El Estado de Bienestar debía garantizar los derechos sociales y humanos: el derecho a la educación, al trabajo, a una vivienda digna y, por supuesto, el derecho a la salud. Su surgimiento buscaba superar la catástrofe del crack del ’29, una crisis del capitalismo que empujó a la humanidad a la miseria y a la muerte, desembocando en las dos grandes guerras mundiales. “Frente a las enfermedades que produce la miseria, frente a la tristeza y el infortunio social de los pueblos, los microbios como causa de la enfermedad son unas pobres causas”, decía Ramón Carrillo.
El desafío siempre ha sido (y sigue siendo) curar la desigualdad.

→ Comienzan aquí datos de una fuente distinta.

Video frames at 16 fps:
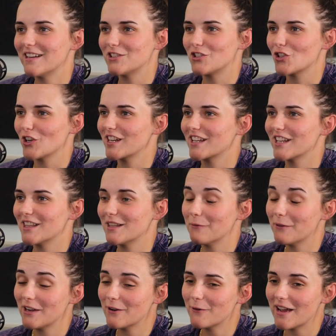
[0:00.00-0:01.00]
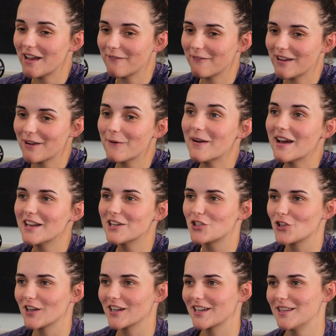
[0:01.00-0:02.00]
a drink, and we all had a
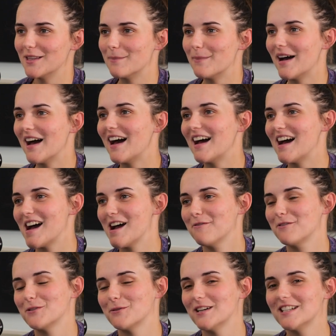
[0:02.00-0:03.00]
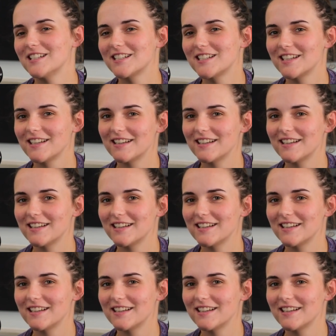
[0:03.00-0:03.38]
drink in the bar afterwards.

Esa es la verdadera salud: un derecho humano esencial y una responsabilidad que recae sobre el Estado (de Bienestar). Este debe ser un Estado “guapo”, capaz de enfrentar los intereses de las grandes corporaciones de la salud. Un Estado “guapo” define la salud como un derecho de todos; uno “flaco”, en cambio, garantiza las ganancias de estas empresas y reduce la salud a una mercancía accesible solo para quienes pueden pagarla. Los demás quedan afuera.
Lo estamos viendo. Y cuando los excluidos manifiestan su descontento, aparece el Estado “gordo”, el de la represión, como ocurrió con los jubilados que no tienen remedios.
El Estado de Bienestar también garantiza el derecho a la cultura. El Estado policial, por el contrario, censura. Esto ocurrió con Cometierra, la novela de Dolores Reyes (Editorial Sigilo). Un grupo de autodenominados libertarios, una ignota fundación ligada a la diputada Lemoine, “periodistas” como Jonathan Viale y Eduardo Feinmann, y la vicepresidenta Victoria Villarruel la tildaron de “pornográfica” por una página en la que describe una relación sexual consentida.
La protagonista de Cometierra, una joven del conurbano bonaerense, tiene el don de visualizar personas desaparecidas al comer tierra. La obra aborda secuestros, desapariciones, pobreza, desigualdad, violencia social y de género. ¿Será eso lo que no logran digerir?
Las dictaduras y los gobiernos autoritarios prohíben la libertad de expresión y pensamiento, decidiendo qué se puede leer y qué no. En 1937, la primera edición de Los capitanes de la arena de Jorge Amado fue confiscada y quemada en la plaza pública de Bahía. Hablar de marginados y excluidos era inadmisible.
En la dictadura argentina, miles de libros fueron prohibidos y quemados. Uno de ellos fue Mascaró: el cazador americano, una bellísima novela de Haroldo Conti. La Triple A ya la había censurado antes del golpe, alegando que “presenta un elevado nivel técnico y literario, donde el autor luce una imaginación compleja y sumamente simbólica”. Los represores reconocían, con cierto asombro, su calidad, pero veían en ella una amenaza.
En mayo de 1976, Haroldo Conti fue brutalmente secuestrado y desaparecido. Su novela describe las aventuras de un grupo de “locos” que adquieren un circo llamado “Del Arca” y recorren pueblos miserables y despoblados, despertando en ellos el espíritu de una nueva vida, que podría interpretarse como revolucionaria.
Otro libro entrañable censurado por la dictadura fue Un elefante ocupa mucho espacio, de Elsa Bornemann. Relata una huelga de animales de circo contra la explotación de sus dueños, o la historia de un muchacho que caminaba con las manos, observando el mundo de otro modo.
La censura busca abolir el pensamiento crítico, la inteligencia, la imaginación y el cuestionamiento a un orden injusto. En el caso de Cometierra, los censores han logrado lo contrario: convertirla en un éxito editorial, estimulando su lectura pública y colectiva en distintos puntos del país.
En Concordia, se leerá este miércoles 27 de noviembre a las 20:30 en el programa Tenemos que hablar por Radio UNER 97.3.